If your town can’t even afford an ‘h’, I doubt there’s much in the road maintenance budget.
Good thing driver had that tall car ground clearance!
I’m pretty sure my Miata could have negotiated that one.
Near Nottingham, you say? This is why King John needed those higher taxes, people. To keep the roads in good repair! Robin Hood was not a hero…he’s the reason you have sink holes!
Eh, he’d probably have just done what US states do with gas taxes – funnel it all to the state police, so they can provide law enforcement to tightwad townships that should have created their own local police departments decades ago, then keep bitching about how the roads still aren’t being fixed
I wish I’d read this article twenty-five years ago; your advice to “avoid risky holes” might have saved me from my college girlfriend.
Although with your user name, I think you would understand those risks!
In Kansas when they repave the roads, they used to weld a ring around the manhole to make the cover flush with the new pavement, now they don’t so you wind up with thousands of 2-4″ deep “potholes” courtesy of the city. Fun to miss them in a Mini, but it does look like you’ve had a few too many to the outsider as you wander back and forth across the lane to miss them. I guess rolling over these with 20″ wheels you barely feel them, but if I hit one I sure know about it!
Hopefully municipalities start to specify adjustable frames for manhole covers, they do exist. Otherwise they just overlay and the road gets built up over the covers over time.
Further concern: they get out , walk around, and then *stand on the sagging asphalt*. You couldn’t pay me to do that, it’s a great way to get dropped in the cacky.
Trying to see tiktok videos never seem to work for me. It seems as soon as I scroll to the embedded video, it auto refreshes to related videos and not the one you want to show. If I want to see the video, I have to click on the profile, then look at their videos to find it
Sinkholes caused by underground erosion are usually the result of broken storm sewers, not sanitary sewers. It is possible for a sanitary sewer breech to do this, but it’s less likely because a residential street like this probably only has a small main, about 8 inches, and very little flow from just a few neighboring homes.

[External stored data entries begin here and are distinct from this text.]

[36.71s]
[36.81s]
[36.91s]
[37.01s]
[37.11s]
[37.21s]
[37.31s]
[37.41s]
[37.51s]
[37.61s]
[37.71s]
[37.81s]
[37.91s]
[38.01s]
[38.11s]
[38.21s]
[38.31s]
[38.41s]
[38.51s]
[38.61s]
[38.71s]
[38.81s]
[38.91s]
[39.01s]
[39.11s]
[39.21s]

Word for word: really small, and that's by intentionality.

A storm sewer can surcharge considerably in a big rain event, and the force of the water can actually separate the concrete pipes and structures from each other. The rush of water through the breech then erodes the dirt around it, and eventually you have a cavity.

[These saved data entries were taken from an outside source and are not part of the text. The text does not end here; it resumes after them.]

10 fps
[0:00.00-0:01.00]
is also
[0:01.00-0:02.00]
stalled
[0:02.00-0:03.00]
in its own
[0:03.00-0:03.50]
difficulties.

Of course, this being England, it’s probably an old-style combined sewer system, and probably quite old, too.
This is correct, flow rates from sanitary sewer lines are nothing compared to storm lines after a storm. There’s a reason why your typical sanitary line is something on the order of 8″ where storm sewer lines around here can be in excess of 30″.

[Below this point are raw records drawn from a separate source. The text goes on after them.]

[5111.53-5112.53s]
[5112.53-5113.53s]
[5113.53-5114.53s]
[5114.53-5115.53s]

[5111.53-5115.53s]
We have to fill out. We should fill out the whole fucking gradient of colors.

You are also correct that this is likely an old combined system. Our city is currently in the process of slowly separating our sanitary from storm to limit the burden on the wastewater treatment plant. We now overflow way less raw sewage into the Hudson than we used to!
Edit: Also, sanitary structures typically have rubber boots or expanding link-seals to ensure a proper seal around sanitary lines going in and out of structures. Stormwater catch basins and manholes, not so much. Those openings are typically oversized and the installer grouts the void around the pipe after it’s installed. That grout often fails over time and results in leaks.
Yet you fail to include the Boiled British Diet. No fiber all liguid. That is why tbey have those huge british sewer fat monsters.
Yep. A highway near me spent 6 weeks under repair after a 100-foot sinkhole opened after the storm water culvert underneath it collapsed
Yep, in the UK most of our sewers are combined, and old. Changing that would require the privatised water companies to spend money replacing infrastructure, when of course it’s easier to just dump sewage into the river and pocket the bonuses.
I’ve been to Worksop too.
Yeah a familiar name.
I’ve got a Carlton made Raleigh bicycle hanging on my wall it came from Worksop in the 70’s.
Me too! A Raleigh Supercourse TT!
I’ve got a Higgins Ultralite but it’s of the three-wheeled variety, because of course the British take their tricycle racing quite seriously.